Si bocah berpikir, kenapa Tuhan tidak menciptakan siang saja, bukankah lebih baik? “Lalu kenapa harus ada malam?” si bocah bertanya kepada Matahari.
“Semua penciptaan di bumi adalah bentuk pembelajaran dan pemikiran bagi manusia secara hakikat maupun materi. Mengapa harus ada malam?
“Malam dan siang itu terkait dengan hitam dan putih, seperti halnya dua sifat yang dimiliki manusia adalah baik dan buruk.—Ketika kau mendendangkan syair masygulmu, seakan kau berada di tengah malam yang gelap, hanya terlihat bulan dengan cahayanya yang temaram. Cahayanya tidak cukup untuk membimbingmu berjalan. Coba bayangkan jika kau berhari-hari dalam kegelapan, tidak ada siang sedikitpun, niscaya kau meminta mati dari hidup terus melelahkan seperti itu.
“Namun ketika kau melihat cahaya bulan, ada sebuah pengharapan di sana.—Itulah cahayaku, yang belum kau temukan sepenuhnya. Dan ketika kau berdoa dan mencariku, saat itulah aku juga akan mencarimu, memberikanmu tanda-tanda keberadaanku agar kau bisa berjalan kearahku.
“Aku akan mendendangkan sedikit syairku untukmu.
“Saat sinarku mulai benderang dan menyinarkan cahaya yang terang ke arahmu, janganlah bersembunyi di tempat-tempat gelap atau gua atau malah membentangkan tabir diantara kita berdua.
Saat engkau berada dalam gua atau tempat yang gelap atau malam yang panjang, Janganlah berputus asa. Lihatlah, selalu ada cahaya diantara kegelapan.
Lihatlah dari sisi gua atau tempat gelap itu, cahaya kecilku menembus untukmu.
Lihatlah ketika malam panjang berada dipangkuanmu, aku menyertai cahaya bulan di sana.
Janganlah berputus asa. Jika kau merindukan pertemuan kita.
Kita pasti akan berjumpa.”
“Syairmu sungguh indah, Duhai matahari yang memancarkan cahaya. Dan terima kasih atas semua penjelasanmu.”
“Sama-sama aku ucapkan untukmu, karena seorang pencari cahaya dan orang-orang yang bercahaya adalah berkah bagi semesta alam. Cahaya kebaikanmu bahkan adalah selimut hangat untukku.”
Matahari mulai berjalan condong ke arah barat. “Sambutlah malam yang akan menjelang, tetapi jangan pernah berhenti untuk bercahaya. Karena tak akan ada seorang pun yang bisa memadamkan cahaya bintangmu kecuali dirimu sendiri.

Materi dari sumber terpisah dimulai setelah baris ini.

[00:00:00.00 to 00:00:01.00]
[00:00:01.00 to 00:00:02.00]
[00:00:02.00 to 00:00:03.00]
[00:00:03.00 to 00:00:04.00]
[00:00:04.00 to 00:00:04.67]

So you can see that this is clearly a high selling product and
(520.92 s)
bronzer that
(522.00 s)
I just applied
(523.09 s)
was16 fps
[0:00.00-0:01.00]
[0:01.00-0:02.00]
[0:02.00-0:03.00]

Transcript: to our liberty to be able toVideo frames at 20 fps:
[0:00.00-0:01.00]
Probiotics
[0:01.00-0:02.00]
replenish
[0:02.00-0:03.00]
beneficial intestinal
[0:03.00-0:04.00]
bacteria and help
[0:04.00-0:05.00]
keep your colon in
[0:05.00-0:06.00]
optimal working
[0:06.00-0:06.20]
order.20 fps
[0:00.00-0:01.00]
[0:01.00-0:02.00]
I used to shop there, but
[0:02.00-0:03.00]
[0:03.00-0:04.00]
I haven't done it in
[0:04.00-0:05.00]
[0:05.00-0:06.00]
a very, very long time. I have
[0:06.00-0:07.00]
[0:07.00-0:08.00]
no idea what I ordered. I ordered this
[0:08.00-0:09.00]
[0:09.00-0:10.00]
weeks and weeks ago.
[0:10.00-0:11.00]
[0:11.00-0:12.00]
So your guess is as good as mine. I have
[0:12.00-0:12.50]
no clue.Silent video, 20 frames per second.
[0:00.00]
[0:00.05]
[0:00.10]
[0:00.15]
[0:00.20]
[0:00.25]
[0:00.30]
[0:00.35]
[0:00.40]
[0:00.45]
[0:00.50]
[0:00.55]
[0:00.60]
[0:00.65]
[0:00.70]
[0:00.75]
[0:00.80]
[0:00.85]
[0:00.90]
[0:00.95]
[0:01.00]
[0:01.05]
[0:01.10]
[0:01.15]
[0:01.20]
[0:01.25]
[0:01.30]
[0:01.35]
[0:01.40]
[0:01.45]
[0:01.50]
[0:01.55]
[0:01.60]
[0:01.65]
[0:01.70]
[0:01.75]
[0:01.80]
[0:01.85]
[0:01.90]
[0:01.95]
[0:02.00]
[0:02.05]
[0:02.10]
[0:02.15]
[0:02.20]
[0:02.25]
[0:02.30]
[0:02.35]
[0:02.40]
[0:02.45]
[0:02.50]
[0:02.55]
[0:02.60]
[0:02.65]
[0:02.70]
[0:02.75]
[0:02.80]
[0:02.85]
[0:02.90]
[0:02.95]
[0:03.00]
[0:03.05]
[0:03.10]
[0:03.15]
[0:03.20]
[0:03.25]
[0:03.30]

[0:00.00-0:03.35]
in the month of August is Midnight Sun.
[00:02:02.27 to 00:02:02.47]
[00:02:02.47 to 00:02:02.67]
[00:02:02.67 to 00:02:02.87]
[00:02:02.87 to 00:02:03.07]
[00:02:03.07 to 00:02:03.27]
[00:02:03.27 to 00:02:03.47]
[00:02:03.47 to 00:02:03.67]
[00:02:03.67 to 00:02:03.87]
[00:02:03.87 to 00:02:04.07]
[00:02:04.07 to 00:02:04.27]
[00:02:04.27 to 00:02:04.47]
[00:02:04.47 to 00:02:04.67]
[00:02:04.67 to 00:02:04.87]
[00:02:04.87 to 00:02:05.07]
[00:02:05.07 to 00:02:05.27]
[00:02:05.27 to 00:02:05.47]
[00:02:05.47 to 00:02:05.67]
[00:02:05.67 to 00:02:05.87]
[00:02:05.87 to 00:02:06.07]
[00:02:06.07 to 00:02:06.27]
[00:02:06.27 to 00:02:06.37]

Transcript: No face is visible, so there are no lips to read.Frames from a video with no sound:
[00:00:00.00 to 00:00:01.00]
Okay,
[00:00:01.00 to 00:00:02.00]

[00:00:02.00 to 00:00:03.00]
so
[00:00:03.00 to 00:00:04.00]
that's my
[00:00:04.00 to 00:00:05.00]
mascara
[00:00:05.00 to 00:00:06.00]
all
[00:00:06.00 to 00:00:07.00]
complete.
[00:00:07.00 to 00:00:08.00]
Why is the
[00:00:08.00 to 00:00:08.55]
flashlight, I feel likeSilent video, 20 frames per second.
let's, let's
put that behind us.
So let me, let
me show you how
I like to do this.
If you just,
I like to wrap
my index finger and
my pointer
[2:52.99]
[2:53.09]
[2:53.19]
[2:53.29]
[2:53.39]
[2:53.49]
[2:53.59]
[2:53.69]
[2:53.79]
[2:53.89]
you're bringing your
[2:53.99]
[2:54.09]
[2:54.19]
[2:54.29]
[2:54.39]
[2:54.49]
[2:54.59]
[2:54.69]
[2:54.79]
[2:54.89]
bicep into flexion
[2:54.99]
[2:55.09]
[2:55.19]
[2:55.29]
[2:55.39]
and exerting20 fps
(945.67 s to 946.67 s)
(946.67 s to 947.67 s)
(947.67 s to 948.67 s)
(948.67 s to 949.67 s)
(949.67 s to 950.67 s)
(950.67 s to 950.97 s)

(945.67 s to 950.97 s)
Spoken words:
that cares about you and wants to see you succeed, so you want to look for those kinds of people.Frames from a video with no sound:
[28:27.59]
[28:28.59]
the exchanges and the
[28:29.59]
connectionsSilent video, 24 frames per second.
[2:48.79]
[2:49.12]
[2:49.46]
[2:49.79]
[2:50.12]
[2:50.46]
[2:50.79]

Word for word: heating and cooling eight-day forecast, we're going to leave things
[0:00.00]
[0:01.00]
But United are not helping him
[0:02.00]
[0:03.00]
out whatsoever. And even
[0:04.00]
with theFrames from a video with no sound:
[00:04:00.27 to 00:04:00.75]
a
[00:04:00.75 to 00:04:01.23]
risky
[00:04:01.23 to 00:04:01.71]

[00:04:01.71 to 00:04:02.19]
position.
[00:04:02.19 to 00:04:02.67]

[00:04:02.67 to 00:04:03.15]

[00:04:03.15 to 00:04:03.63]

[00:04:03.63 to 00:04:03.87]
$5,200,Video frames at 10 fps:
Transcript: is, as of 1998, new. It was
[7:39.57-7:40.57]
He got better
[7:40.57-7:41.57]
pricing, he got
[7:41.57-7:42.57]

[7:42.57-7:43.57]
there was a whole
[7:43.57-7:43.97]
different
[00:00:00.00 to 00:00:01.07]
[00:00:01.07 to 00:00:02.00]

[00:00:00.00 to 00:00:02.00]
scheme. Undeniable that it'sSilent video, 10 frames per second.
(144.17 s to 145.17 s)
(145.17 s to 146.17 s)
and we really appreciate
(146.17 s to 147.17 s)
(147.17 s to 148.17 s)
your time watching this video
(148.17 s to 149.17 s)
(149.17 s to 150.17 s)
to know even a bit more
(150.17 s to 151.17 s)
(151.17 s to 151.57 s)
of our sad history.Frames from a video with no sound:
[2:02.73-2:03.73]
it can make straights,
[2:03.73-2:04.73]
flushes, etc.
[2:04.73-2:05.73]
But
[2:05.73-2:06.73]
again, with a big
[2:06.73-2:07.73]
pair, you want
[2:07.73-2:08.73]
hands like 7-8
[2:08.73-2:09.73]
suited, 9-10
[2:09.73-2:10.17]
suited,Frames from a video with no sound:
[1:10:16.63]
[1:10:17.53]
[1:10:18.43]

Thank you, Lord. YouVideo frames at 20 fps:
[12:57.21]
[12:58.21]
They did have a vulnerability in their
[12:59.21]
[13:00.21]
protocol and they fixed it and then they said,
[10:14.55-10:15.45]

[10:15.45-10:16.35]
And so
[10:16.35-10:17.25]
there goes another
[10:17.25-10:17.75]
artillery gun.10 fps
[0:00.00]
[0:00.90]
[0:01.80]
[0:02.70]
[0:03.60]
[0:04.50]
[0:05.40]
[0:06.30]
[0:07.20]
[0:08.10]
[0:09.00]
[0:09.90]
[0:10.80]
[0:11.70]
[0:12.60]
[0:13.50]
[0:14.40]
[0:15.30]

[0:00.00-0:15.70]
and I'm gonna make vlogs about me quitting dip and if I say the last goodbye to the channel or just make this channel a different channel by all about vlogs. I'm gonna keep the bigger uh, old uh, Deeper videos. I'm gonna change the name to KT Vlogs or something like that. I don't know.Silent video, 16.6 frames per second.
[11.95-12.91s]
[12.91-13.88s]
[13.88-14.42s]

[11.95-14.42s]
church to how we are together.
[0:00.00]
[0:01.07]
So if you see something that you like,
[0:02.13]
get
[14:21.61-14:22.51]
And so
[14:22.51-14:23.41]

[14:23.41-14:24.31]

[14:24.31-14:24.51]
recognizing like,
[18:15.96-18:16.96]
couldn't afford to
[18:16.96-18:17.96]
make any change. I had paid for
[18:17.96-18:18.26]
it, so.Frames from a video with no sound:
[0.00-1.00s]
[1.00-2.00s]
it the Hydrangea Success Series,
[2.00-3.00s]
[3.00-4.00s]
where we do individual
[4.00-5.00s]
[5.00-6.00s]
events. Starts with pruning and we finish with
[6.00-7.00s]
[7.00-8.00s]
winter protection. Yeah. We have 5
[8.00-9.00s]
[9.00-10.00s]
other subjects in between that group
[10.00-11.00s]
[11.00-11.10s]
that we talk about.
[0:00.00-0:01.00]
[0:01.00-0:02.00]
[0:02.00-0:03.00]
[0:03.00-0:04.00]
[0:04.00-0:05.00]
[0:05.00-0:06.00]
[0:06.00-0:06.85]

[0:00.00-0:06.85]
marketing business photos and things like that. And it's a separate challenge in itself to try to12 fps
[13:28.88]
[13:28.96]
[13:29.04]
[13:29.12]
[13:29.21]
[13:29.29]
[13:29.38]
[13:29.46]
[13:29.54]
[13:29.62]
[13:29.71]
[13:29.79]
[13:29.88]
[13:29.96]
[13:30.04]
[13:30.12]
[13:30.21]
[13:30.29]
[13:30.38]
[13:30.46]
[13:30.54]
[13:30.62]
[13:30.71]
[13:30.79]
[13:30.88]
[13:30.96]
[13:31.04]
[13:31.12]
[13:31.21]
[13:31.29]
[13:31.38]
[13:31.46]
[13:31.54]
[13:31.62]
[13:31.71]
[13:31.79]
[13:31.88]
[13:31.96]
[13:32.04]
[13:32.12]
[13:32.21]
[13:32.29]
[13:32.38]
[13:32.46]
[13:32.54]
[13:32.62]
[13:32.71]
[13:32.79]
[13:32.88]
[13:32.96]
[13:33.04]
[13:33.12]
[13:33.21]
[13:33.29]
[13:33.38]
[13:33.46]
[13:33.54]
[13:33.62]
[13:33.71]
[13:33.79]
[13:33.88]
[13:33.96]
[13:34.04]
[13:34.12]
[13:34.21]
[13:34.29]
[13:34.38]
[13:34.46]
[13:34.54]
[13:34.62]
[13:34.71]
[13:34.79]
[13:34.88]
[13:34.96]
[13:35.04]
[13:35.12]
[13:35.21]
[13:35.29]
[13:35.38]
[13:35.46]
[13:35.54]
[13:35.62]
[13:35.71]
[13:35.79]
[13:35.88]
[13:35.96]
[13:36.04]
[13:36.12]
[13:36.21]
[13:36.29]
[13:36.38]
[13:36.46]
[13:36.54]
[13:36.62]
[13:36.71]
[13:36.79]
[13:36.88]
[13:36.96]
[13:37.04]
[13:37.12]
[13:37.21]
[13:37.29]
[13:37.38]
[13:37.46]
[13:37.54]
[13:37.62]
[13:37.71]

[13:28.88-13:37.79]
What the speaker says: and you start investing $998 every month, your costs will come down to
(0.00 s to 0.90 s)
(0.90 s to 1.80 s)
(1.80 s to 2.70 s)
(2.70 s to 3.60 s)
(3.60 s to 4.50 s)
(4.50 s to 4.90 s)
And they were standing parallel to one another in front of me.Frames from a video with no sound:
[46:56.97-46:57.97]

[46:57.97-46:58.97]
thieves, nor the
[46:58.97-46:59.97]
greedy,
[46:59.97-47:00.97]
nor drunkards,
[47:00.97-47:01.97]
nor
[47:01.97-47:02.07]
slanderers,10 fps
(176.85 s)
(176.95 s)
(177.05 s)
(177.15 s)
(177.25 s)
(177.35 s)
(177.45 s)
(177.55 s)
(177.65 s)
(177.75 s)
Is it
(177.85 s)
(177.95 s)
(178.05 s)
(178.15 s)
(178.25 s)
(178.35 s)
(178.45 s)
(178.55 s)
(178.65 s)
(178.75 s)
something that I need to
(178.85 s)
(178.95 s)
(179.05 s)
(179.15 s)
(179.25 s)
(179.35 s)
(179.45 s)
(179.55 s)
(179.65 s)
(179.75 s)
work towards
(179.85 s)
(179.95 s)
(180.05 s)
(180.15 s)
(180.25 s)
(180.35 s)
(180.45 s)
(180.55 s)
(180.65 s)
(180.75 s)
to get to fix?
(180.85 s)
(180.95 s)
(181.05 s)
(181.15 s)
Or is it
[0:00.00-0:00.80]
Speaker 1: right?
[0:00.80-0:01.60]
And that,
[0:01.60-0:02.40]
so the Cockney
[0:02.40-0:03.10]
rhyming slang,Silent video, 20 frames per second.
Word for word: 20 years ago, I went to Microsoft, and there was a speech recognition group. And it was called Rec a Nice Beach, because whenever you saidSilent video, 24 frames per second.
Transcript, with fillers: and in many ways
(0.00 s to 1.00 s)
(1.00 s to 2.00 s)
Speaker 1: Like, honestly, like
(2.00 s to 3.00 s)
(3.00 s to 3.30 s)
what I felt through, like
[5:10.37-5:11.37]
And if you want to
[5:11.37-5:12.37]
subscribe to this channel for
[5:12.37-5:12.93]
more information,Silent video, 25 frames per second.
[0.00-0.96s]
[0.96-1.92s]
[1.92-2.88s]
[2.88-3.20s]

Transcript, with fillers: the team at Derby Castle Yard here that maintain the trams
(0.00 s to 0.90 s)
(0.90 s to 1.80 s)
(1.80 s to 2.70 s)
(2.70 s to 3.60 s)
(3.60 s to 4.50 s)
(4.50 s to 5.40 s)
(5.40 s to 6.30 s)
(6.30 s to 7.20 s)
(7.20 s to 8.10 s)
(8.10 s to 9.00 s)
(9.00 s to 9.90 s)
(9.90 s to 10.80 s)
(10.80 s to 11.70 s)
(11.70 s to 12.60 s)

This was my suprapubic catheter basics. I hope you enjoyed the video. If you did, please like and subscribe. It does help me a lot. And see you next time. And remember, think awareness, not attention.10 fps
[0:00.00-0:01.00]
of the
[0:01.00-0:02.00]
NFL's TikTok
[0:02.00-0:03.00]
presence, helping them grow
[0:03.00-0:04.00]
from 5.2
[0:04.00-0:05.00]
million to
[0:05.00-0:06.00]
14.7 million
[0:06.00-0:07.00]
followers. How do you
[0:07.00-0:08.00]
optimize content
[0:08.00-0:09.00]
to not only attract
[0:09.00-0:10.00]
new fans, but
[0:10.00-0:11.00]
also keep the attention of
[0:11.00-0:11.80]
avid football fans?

“Jangan pernah berhenti bercahaya!” teriak matahari lagi, ketika sudah hendak dimakan lautan. “Meskipun siang dan malam silih berganti, tetapi kau harus tetap cemerlang.”
Matahari yang bijak tenggelam dan aku menyambut malam dengan rasa syukur, karena semua penciptaan adalah bentuk pembelajaran dan ladang berpikir bagi manusia untuk menuju ke arahNya, begitu seperti yang dikatakan Matahari.